■ PROBLEM TO WORK ON:
Apart from the images, output the data below exactly.

(DATA Opens)

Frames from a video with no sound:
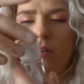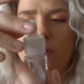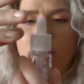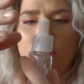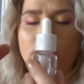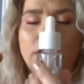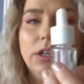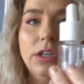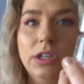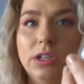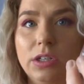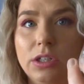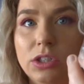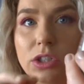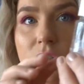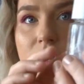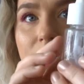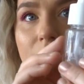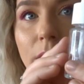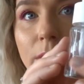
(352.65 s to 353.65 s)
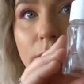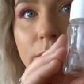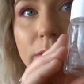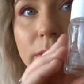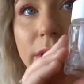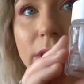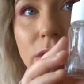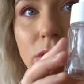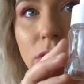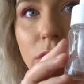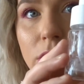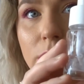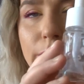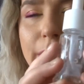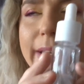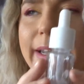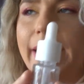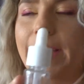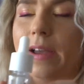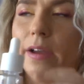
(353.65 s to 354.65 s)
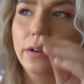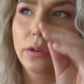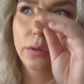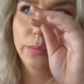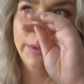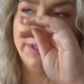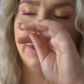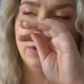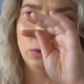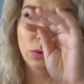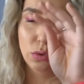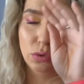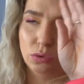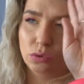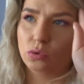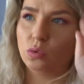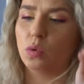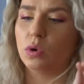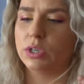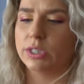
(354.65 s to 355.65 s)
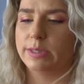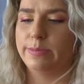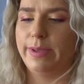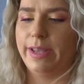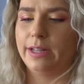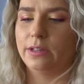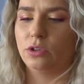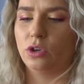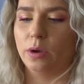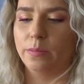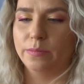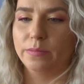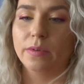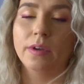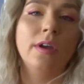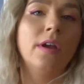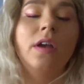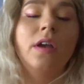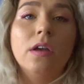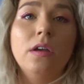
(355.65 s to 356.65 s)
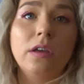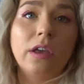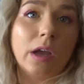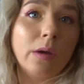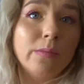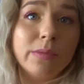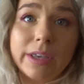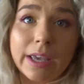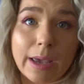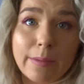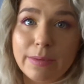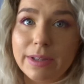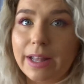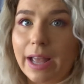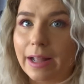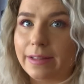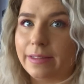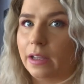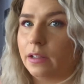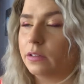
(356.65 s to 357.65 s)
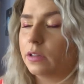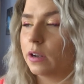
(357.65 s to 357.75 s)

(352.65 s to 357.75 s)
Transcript: là. Euh, j'ai comme mis ça pendant peut-être 2-3 semaines comme, comme crème hydratante.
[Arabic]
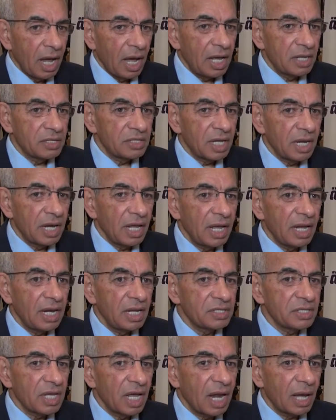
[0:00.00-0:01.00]

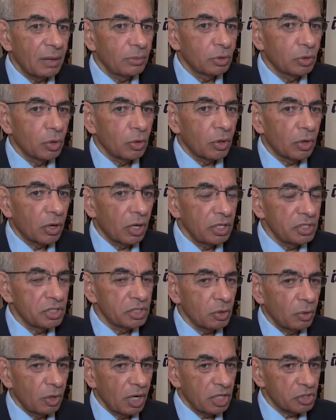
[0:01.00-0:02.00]
الذي يلعب الدور
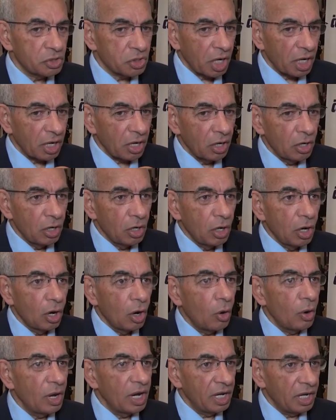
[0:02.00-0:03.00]
الرئيسي ولا شك
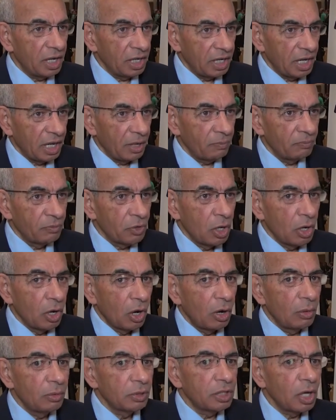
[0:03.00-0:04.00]
هو الإعلام
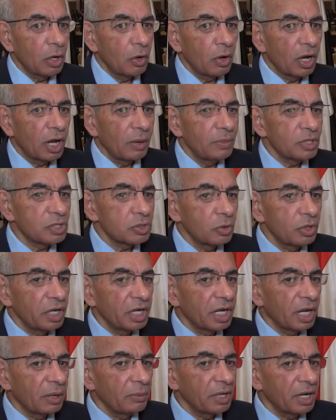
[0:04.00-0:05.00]
وبالتالي هناك
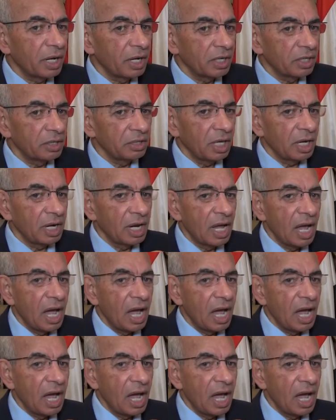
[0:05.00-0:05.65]
مسؤولية كبيرة جدا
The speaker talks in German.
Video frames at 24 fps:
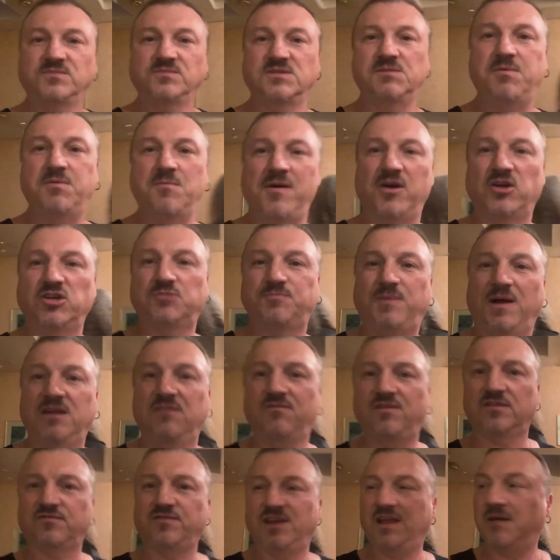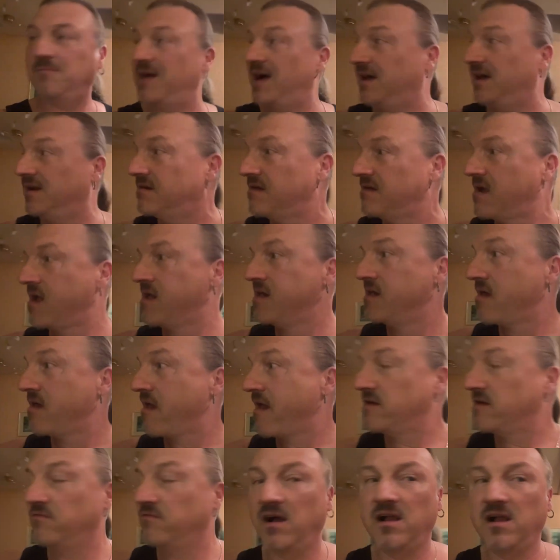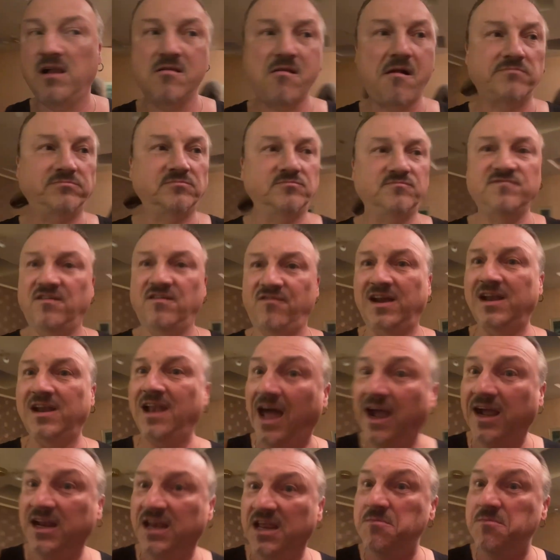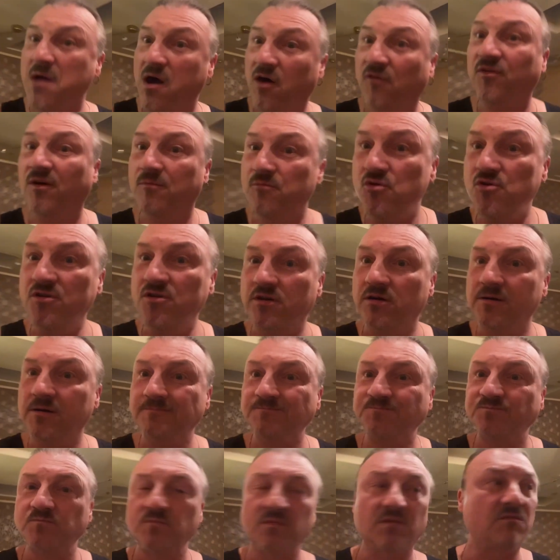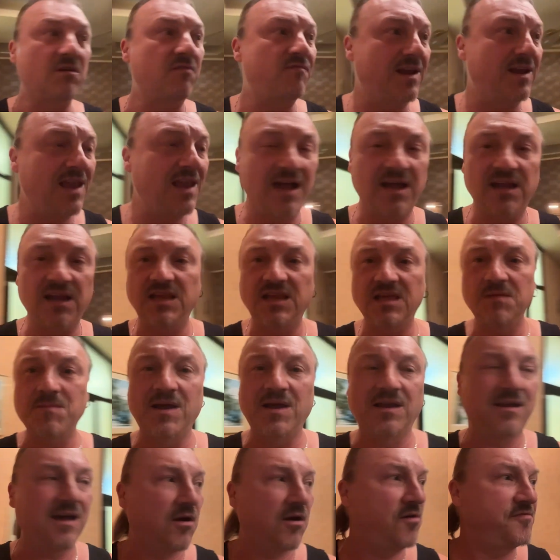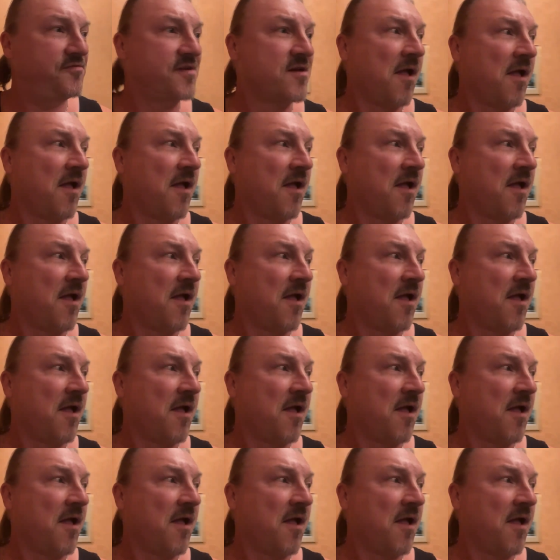Ich bin mal gespannt, was wir da machen, weil wir waren lange nicht mehr auf der Bühne. Wir waren lange nicht mehr drauf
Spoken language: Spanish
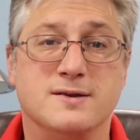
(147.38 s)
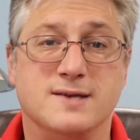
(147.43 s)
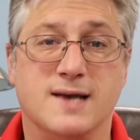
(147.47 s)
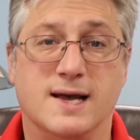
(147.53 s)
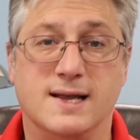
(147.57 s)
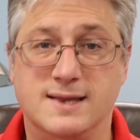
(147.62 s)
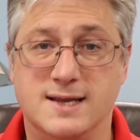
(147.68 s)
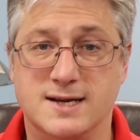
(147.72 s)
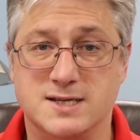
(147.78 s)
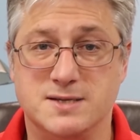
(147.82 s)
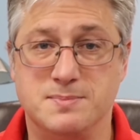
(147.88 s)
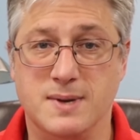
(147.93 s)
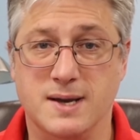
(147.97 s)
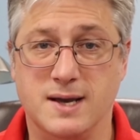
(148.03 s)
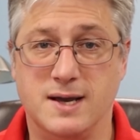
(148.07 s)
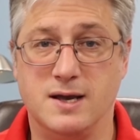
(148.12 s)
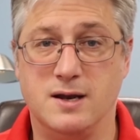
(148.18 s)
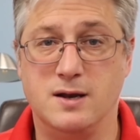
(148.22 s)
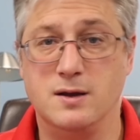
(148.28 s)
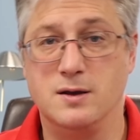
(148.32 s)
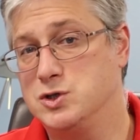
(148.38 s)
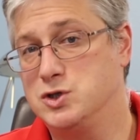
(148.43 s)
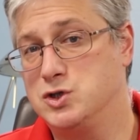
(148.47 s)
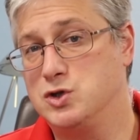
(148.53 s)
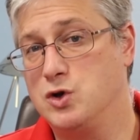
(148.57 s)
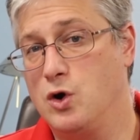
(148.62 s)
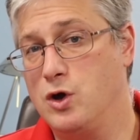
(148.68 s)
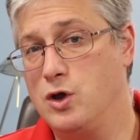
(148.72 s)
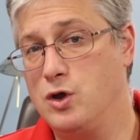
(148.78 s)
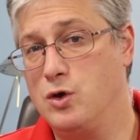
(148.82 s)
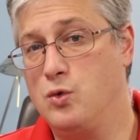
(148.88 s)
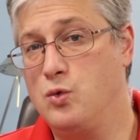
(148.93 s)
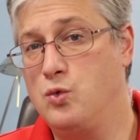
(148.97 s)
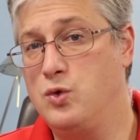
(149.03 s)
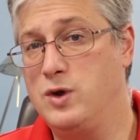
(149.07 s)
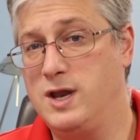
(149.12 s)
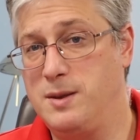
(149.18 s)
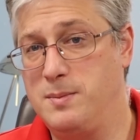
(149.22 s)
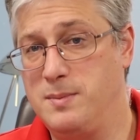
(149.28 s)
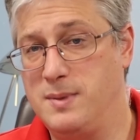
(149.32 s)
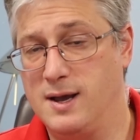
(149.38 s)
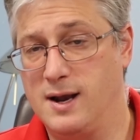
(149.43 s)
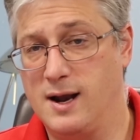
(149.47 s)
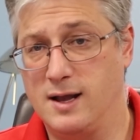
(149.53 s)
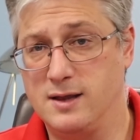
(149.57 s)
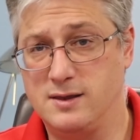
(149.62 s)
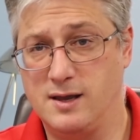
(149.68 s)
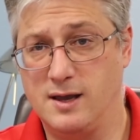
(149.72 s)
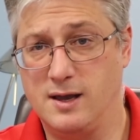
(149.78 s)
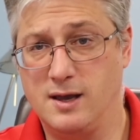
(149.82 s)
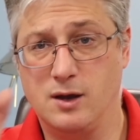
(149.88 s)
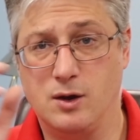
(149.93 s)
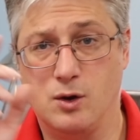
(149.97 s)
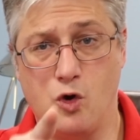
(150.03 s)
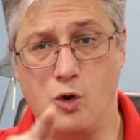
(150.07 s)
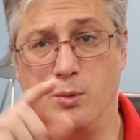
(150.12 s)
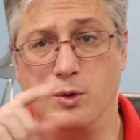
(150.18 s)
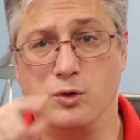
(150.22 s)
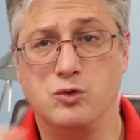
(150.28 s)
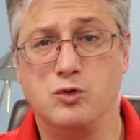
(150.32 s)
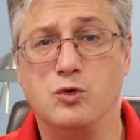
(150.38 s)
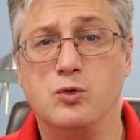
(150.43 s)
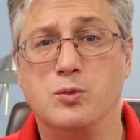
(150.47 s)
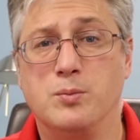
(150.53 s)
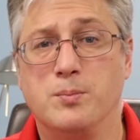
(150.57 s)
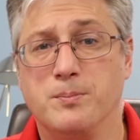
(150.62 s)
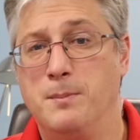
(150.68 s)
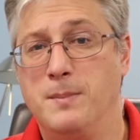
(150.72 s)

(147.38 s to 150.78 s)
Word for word: es Andrés Mejer, soy un inmigrante como tú.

(DATA Closes)

■ YOUR SOLUTION:
Frames from a video with no sound:
(352.65 s to 353.65 s)
(353.65 s to 354.65 s)
(354.65 s to 355.65 s)
(355.65 s to 356.65 s)
(356.65 s to 357.65 s)
(357.65 s to 357.75 s)

(352.65 s to 357.75 s)
Transcript: là. Euh, j'ai comme mis ça pendant peut-être 2-3 semaines comme, comme crème hydratante.
[Arabic]
[0:00.00-0:01.00]

[0:01.00-0:02.00]
الذي يلعب الدور
[0:02.00-0:03.00]
الرئيسي ولا شك
[0:03.00-0:04.00]
هو الإعلام
[0:04.00-0:05.00]
وبالتالي هناك
[0:05.00-0:05.65]
مسؤولية كبيرة جدا
The speaker talks in German.
Video frames at 24 fps:
Ich bin mal gespannt, was wir da machen, weil wir waren lange nicht mehr auf der Bühne. Wir waren lange nicht mehr drauf
Spoken language: Spanish
(147.38 s)
(147.43 s)
(147.47 s)
(147.53 s)
(147.57 s)
(147.62 s)
(147.68 s)
(147.72 s)
(147.78 s)
(147.82 s)
(147.88 s)
(147.93 s)
(147.97 s)
(148.03 s)
(148.07 s)
(148.12 s)
(148.18 s)
(148.22 s)
(148.28 s)
(148.32 s)
(148.38 s)
(148.43 s)
(148.47 s)
(148.53 s)
(148.57 s)
(148.62 s)
(148.68 s)
(148.72 s)
(148.78 s)
(148.82 s)
(148.88 s)
(148.93 s)
(148.97 s)
(149.03 s)
(149.07 s)
(149.12 s)
(149.18 s)
(149.22 s)
(149.28 s)
(149.32 s)
(149.38 s)
(149.43 s)
(149.47 s)
(149.53 s)
(149.57 s)
(149.62 s)
(149.68 s)
(149.72 s)
(149.78 s)
(149.82 s)
(149.88 s)
(149.93 s)
(149.97 s)
(150.03 s)
(150.07 s)
(150.12 s)
(150.18 s)
(150.22 s)
(150.28 s)
(150.32 s)
(150.38 s)
(150.43 s)
(150.47 s)
(150.53 s)
(150.57 s)
(150.62 s)
(150.68 s)
(150.72 s)

(147.38 s to 150.78 s)
Word for word: es Andrés Mejer, soy un inmigrante como tú.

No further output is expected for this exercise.